Your answer should be the line containing "[1.50-2.50s]" and every line after it to the end of the records below, word for word.

[Stored data]
####################

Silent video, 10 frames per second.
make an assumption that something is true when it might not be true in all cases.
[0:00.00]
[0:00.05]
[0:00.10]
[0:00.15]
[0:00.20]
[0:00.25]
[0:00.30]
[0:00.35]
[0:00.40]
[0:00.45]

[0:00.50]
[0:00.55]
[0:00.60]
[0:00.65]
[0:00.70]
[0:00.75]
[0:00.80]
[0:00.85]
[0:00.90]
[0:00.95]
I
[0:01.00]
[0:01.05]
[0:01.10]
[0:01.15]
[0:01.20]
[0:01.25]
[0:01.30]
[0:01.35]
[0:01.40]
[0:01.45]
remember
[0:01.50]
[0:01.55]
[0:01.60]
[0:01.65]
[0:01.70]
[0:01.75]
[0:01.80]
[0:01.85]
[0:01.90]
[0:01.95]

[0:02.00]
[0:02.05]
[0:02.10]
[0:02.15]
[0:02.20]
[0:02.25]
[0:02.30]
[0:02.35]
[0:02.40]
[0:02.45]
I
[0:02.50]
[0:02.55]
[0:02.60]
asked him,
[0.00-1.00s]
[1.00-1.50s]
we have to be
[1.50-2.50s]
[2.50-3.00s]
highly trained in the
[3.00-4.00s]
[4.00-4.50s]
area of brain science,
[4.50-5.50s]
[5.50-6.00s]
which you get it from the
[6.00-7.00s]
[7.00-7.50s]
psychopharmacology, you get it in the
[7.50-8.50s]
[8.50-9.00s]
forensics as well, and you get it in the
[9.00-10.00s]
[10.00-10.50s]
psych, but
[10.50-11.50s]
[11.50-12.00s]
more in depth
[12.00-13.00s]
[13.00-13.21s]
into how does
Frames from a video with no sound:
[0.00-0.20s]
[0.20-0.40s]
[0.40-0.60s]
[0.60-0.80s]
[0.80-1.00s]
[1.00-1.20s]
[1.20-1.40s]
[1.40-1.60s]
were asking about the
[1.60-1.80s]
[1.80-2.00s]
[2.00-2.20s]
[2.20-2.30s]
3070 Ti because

####################

■ **Solution below**
[1.50-2.50s]
[2.50-3.00s]
highly trained in the
[3.00-4.00s]
[4.00-4.50s]
area of brain science,
[4.50-5.50s]
[5.50-6.00s]
which you get it from the
[6.00-7.00s]
[7.00-7.50s]
psychopharmacology, you get it in the
[7.50-8.50s]
[8.50-9.00s]
forensics as well, and you get it in the
[9.00-10.00s]
[10.00-10.50s]
psych, but
[10.50-11.50s]
[11.50-12.00s]
more in depth
[12.00-13.00s]
[13.00-13.21s]
into how does
Frames from a video with no sound:
[0.00-0.20s]
[0.20-0.40s]
[0.40-0.60s]
[0.60-0.80s]
[0.80-1.00s]
[1.00-1.20s]
[1.20-1.40s]
[1.40-1.60s]
were asking about the
[1.60-1.80s]
[1.80-2.00s]
[2.00-2.20s]
[2.20-2.30s]
3070 Ti because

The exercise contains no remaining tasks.